Example 1: Create a SEER*Stat Database using NAACCR Format

SEER*Stat requires case and population data to calculate age-adjusted incidence or mortality rates. Therefore, you must supply two types of files: incidence or mortality data files and population data files. These files must meet the requirements listed on Input File Formats.

This example assumes that you have a November 2022 SEER (or NPCR or NAACCR) submission file in XML format for the state of Idaho which includes 2000-2021 data. You will use this data to create a SEER*Stat database to calculate rates by 19 age groups (< 1, 1-4, 5-9, …, 80-84, 85+), race (White, Black, American Indian/Alaska Native, Asian/Pacific Islander), and Hispanic Origin at the county level.
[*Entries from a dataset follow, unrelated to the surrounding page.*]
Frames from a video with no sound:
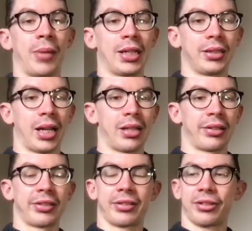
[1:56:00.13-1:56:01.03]
mate.
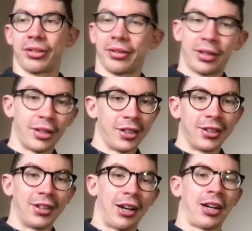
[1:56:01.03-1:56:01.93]

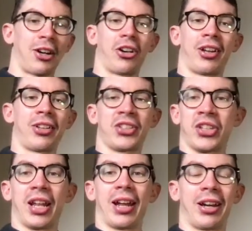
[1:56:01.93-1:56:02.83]
I can't answer
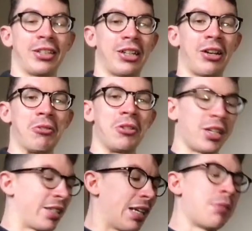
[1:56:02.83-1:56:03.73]
that. I don't know who your
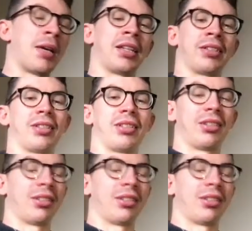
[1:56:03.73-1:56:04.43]
team is.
Step 1: Get Detailed Descriptions of the Case and Population Input Files

Start SEER*Prep.
Open the Database Description (DD) file. Select Open from the File menu to select the NAACCR version 22 Database Description file distributed with the software. The file name is "naaccr22.countypops.csv.d11302022.dd" or something similar (if an update is released, the date in the filename will differ).
When you select the DD file, SEER*Prep will load information for each variable into the box on the right side of the window. The list will be sorted by the CSV Column ID (for defined NAACCR fields, this is the naaccrXmlID) in the incidence data file. Click the Pop Start Col column header to sort by the variable location in the population data file (case-only variables will have a blank entry in this column).
Set the variables used When Linking to Populations.
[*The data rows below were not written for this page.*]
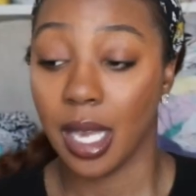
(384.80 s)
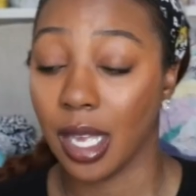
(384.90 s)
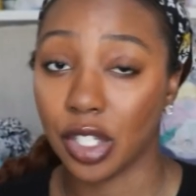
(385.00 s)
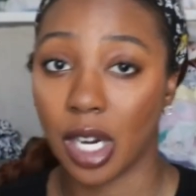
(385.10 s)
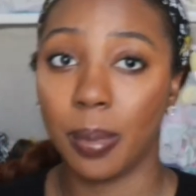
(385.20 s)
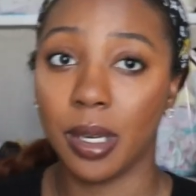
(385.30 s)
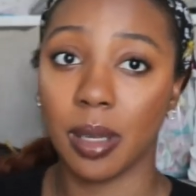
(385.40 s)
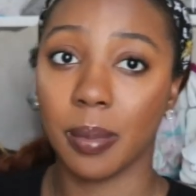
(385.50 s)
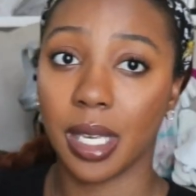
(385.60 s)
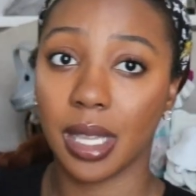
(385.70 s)
and try to put
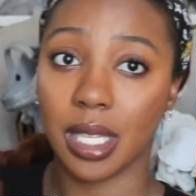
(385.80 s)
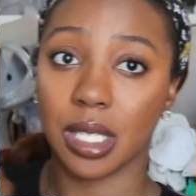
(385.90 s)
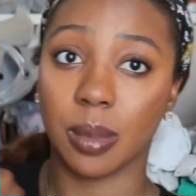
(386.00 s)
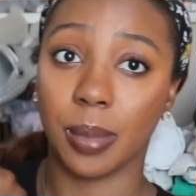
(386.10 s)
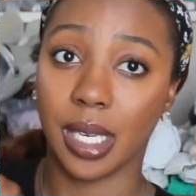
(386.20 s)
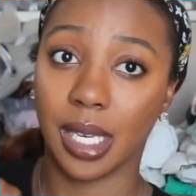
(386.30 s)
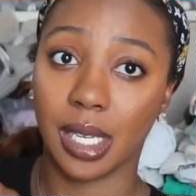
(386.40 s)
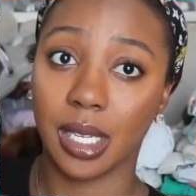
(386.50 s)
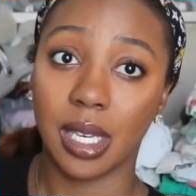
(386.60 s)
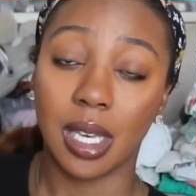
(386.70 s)
them in this
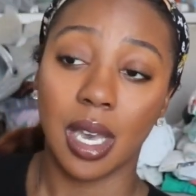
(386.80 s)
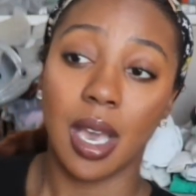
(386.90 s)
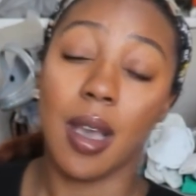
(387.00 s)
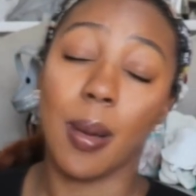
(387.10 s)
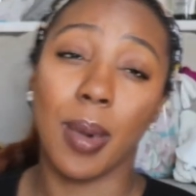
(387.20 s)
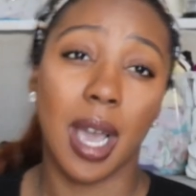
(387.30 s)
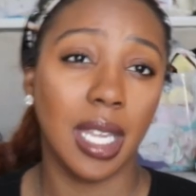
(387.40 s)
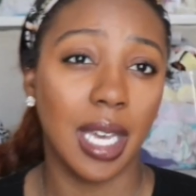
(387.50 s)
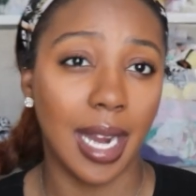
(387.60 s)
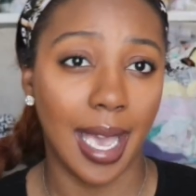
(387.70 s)
bin I'm probably
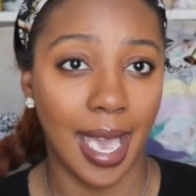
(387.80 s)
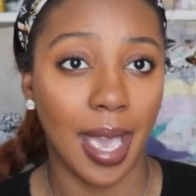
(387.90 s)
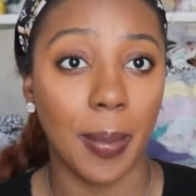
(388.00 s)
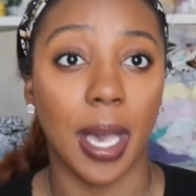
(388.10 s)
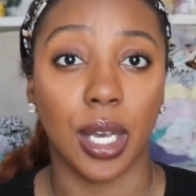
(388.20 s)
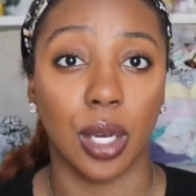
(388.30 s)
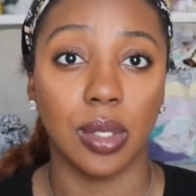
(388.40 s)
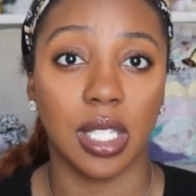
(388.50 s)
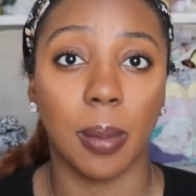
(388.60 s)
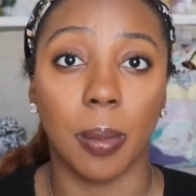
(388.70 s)
gonna hang my
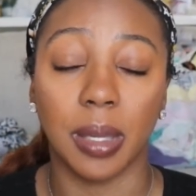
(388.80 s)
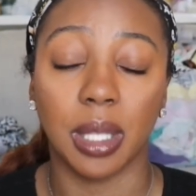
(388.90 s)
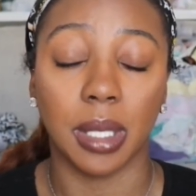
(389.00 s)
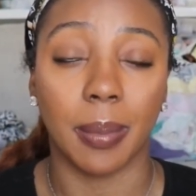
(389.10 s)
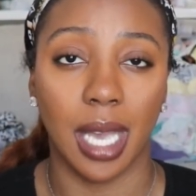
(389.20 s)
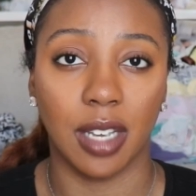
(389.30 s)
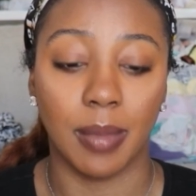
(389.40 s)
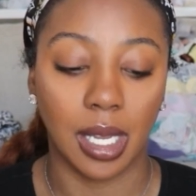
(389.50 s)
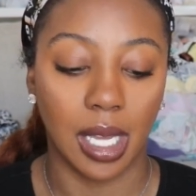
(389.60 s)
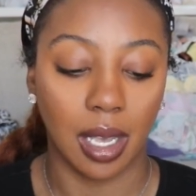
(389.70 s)
coats up and put them at the back of
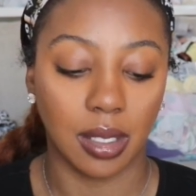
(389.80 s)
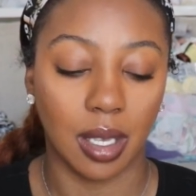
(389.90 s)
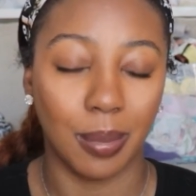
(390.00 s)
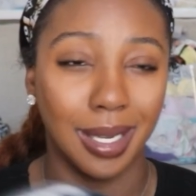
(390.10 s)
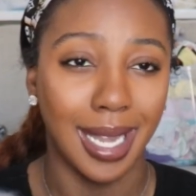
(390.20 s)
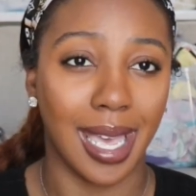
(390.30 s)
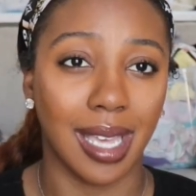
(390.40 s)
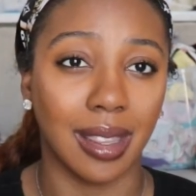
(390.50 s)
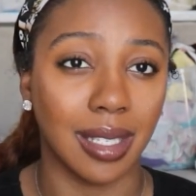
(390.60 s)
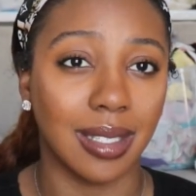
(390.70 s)
my closet but
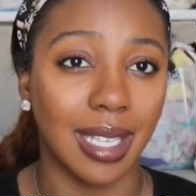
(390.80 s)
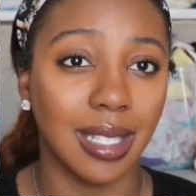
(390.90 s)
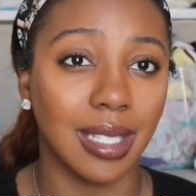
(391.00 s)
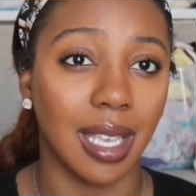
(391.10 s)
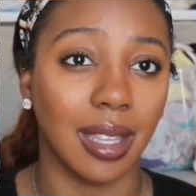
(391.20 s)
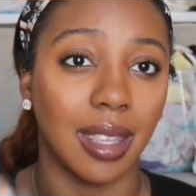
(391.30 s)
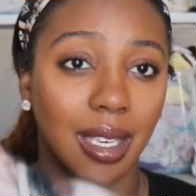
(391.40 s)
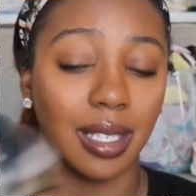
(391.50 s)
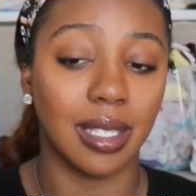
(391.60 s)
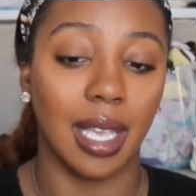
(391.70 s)
like the sets like
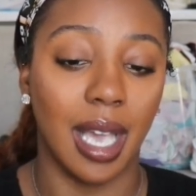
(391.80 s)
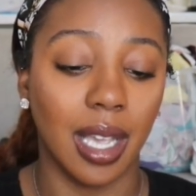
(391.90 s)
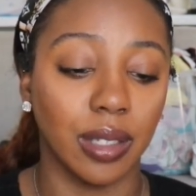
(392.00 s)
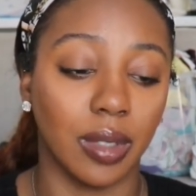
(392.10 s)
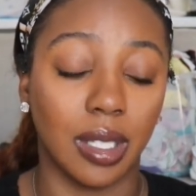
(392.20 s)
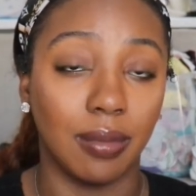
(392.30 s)
this like I can really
Since this example assumes your data are for 19 age groups, the age variable should be "Age recode with < 1 year olds."
Since this example assumes your data are for 4 races (White, Black, American Indian/Alaska Native, Asian/Pacific Islander), and Hispanic Origin, the race variable should be changed to "Race recode (W, B, AI, API) / Origin recode NHIA (Hispanic, Non-Hisp)".

Select a variable and open the Edit Variable window by double-clicking or using the Edit button. The Edit window contains a description of the variable including its valid values.

Edit the " Race recode (W, B, AI, API)" variable to view an example. Note this field is “Derived” from another field (Race 1) in the incidence data, so there is not a CSV Column ID.

Select Generate Input File Description from the File menu to create a text file containing detailed format information for the case and population files.

Step 2: Prepare your Incidence Data Files

Using software other than SEER*Prep, create an incidence data file according to the NAACCR version 22 CSV file format specified in the documentation created in Step 1.

The name of the file and the variable formats must adhere to the rules described in Input File Formats.
You may store the data in more than one file. SEER*Prep will process the data files sequentially and combine the data into one SEER*Stat database.
If using more than one CSV file, all CSV files must have the same columns/order of fields in the file (i.e., the header rows must match).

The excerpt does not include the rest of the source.